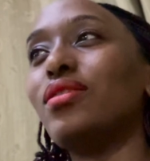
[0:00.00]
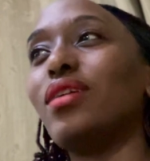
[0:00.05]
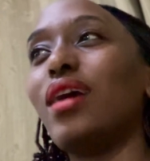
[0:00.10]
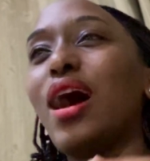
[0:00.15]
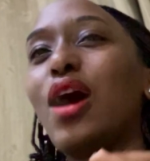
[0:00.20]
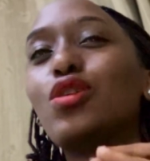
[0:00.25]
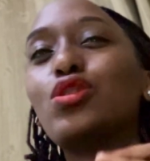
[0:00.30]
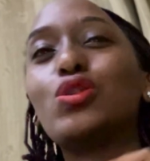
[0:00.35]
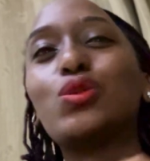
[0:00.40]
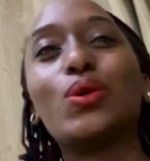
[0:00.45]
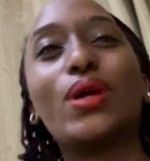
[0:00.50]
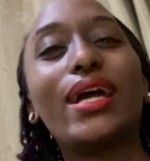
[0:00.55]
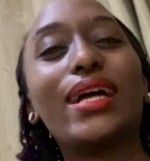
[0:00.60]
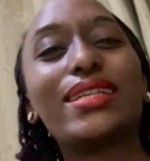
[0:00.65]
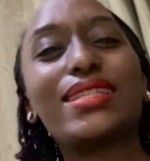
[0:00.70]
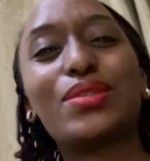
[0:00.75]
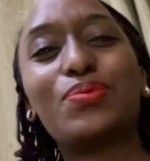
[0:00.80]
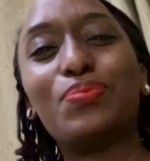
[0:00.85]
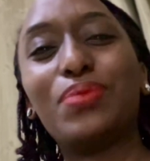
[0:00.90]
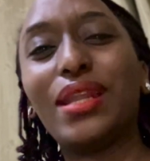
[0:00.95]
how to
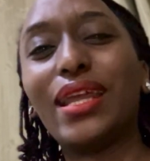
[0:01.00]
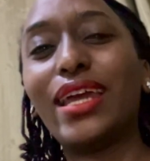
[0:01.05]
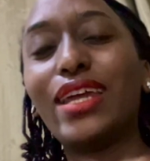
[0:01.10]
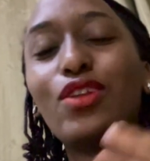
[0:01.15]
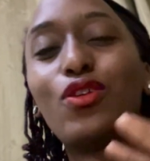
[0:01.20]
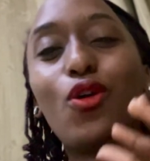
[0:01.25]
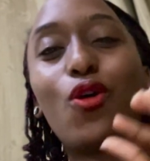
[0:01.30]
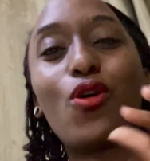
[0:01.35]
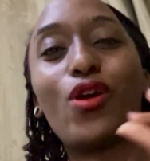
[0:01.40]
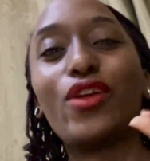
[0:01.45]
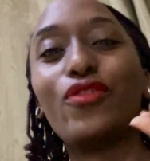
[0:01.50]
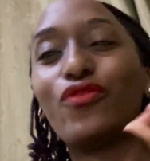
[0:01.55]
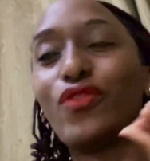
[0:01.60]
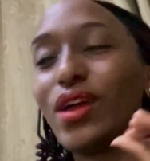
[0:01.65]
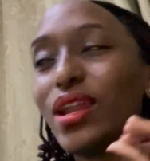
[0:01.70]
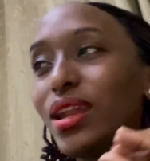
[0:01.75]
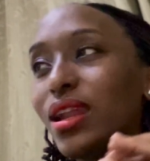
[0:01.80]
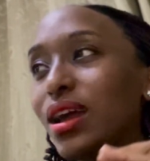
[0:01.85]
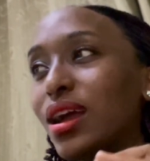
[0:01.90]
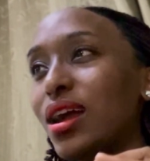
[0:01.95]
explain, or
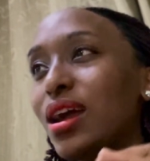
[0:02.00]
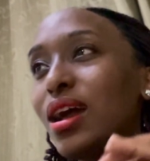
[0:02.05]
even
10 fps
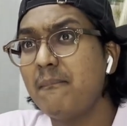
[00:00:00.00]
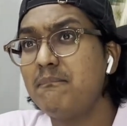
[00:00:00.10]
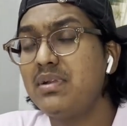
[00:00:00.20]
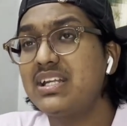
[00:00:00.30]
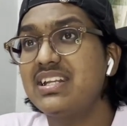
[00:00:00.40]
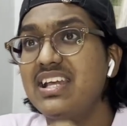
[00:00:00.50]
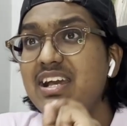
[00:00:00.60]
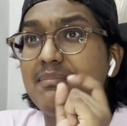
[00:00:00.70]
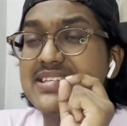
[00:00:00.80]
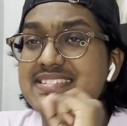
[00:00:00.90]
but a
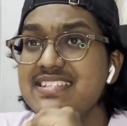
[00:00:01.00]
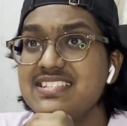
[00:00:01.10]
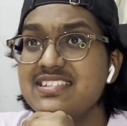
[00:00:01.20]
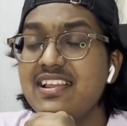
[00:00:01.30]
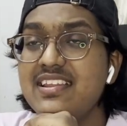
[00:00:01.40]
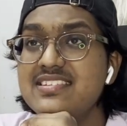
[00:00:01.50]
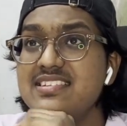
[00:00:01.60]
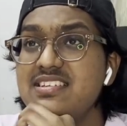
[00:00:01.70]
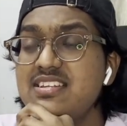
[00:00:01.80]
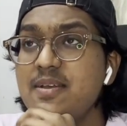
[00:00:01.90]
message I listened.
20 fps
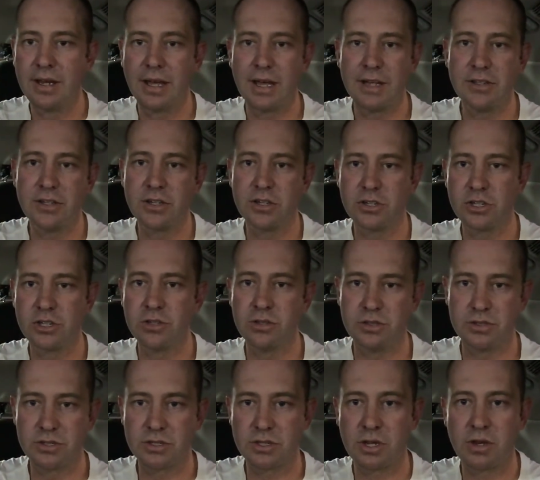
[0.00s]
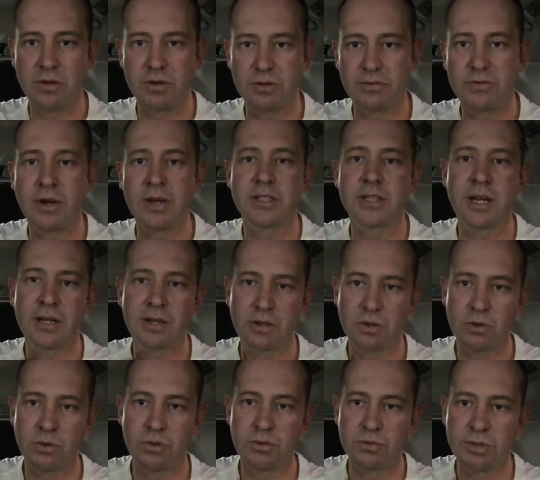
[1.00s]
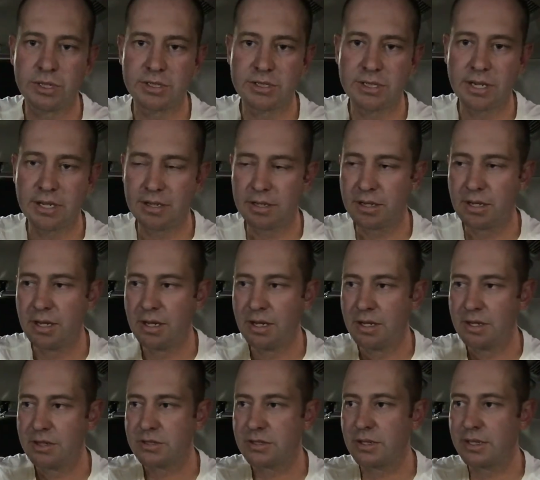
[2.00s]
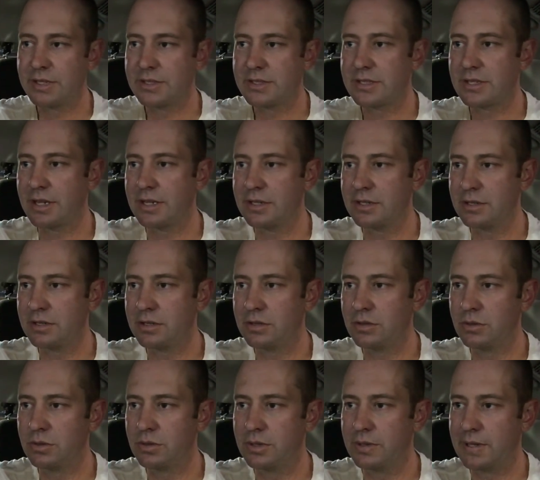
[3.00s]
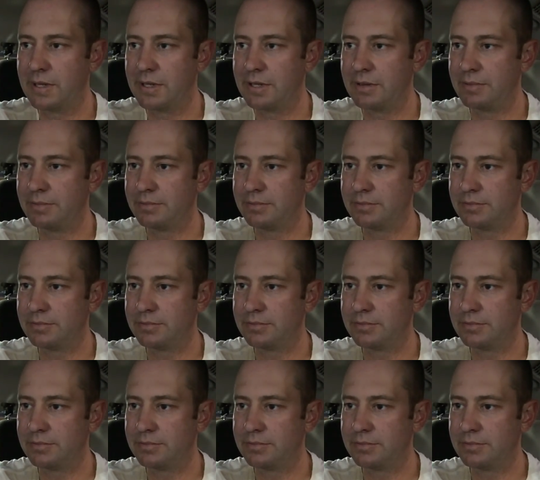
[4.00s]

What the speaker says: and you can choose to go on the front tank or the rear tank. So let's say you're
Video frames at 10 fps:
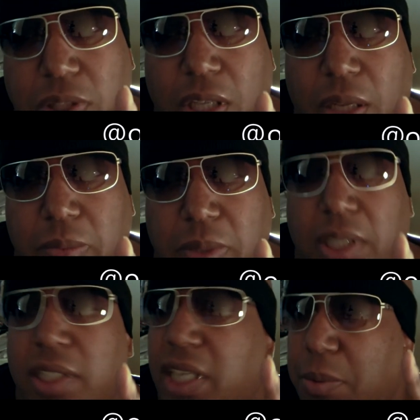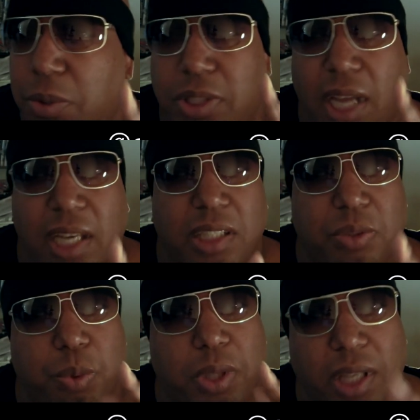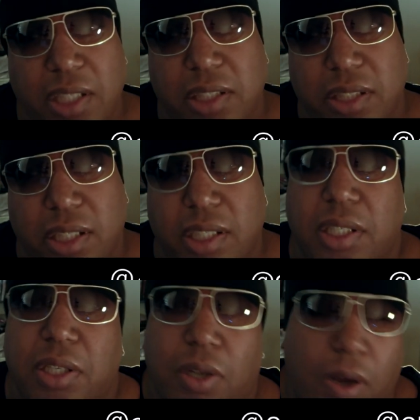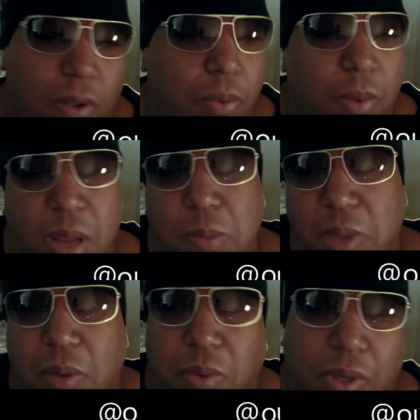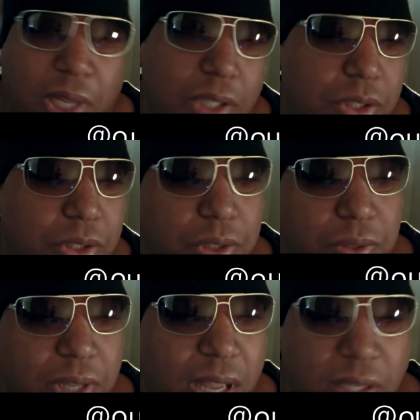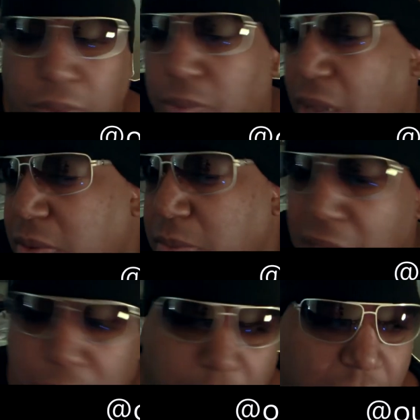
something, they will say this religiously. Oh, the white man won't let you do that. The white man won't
=====
**Directions:** Each line of the listing above should be retyped exactly, with no pictures.

**Finished task:**
[0:00.00]
[0:00.05]
[0:00.10]
[0:00.15]
[0:00.20]
[0:00.25]
[0:00.30]
[0:00.35]
[0:00.40]
[0:00.45]
[0:00.50]
[0:00.55]
[0:00.60]
[0:00.65]
[0:00.70]
[0:00.75]
[0:00.80]
[0:00.85]
[0:00.90]
[0:00.95]
how to
[0:01.00]
[0:01.05]
[0:01.10]
[0:01.15]
[0:01.20]
[0:01.25]
[0:01.30]
[0:01.35]
[0:01.40]
[0:01.45]
[0:01.50]
[0:01.55]
[0:01.60]
[0:01.65]
[0:01.70]
[0:01.75]
[0:01.80]
[0:01.85]
[0:01.90]
[0:01.95]
explain, or
[0:02.00]
[0:02.05]
even
10 fps
[00:00:00.00]
[00:00:00.10]
[00:00:00.20]
[00:00:00.30]
[00:00:00.40]
[00:00:00.50]
[00:00:00.60]
[00:00:00.70]
[00:00:00.80]
[00:00:00.90]
but a
[00:00:01.00]
[00:00:01.10]
[00:00:01.20]
[00:00:01.30]
[00:00:01.40]
[00:00:01.50]
[00:00:01.60]
[00:00:01.70]
[00:00:01.80]
[00:00:01.90]
message I listened.
20 fps
[0.00s]
[1.00s]
[2.00s]
[3.00s]
[4.00s]

What the speaker says: and you can choose to go on the front tank or the rear tank. So let's say you're
Video frames at 10 fps:
something, they will say this religiously. Oh, the white man won't let you do that. The white man won't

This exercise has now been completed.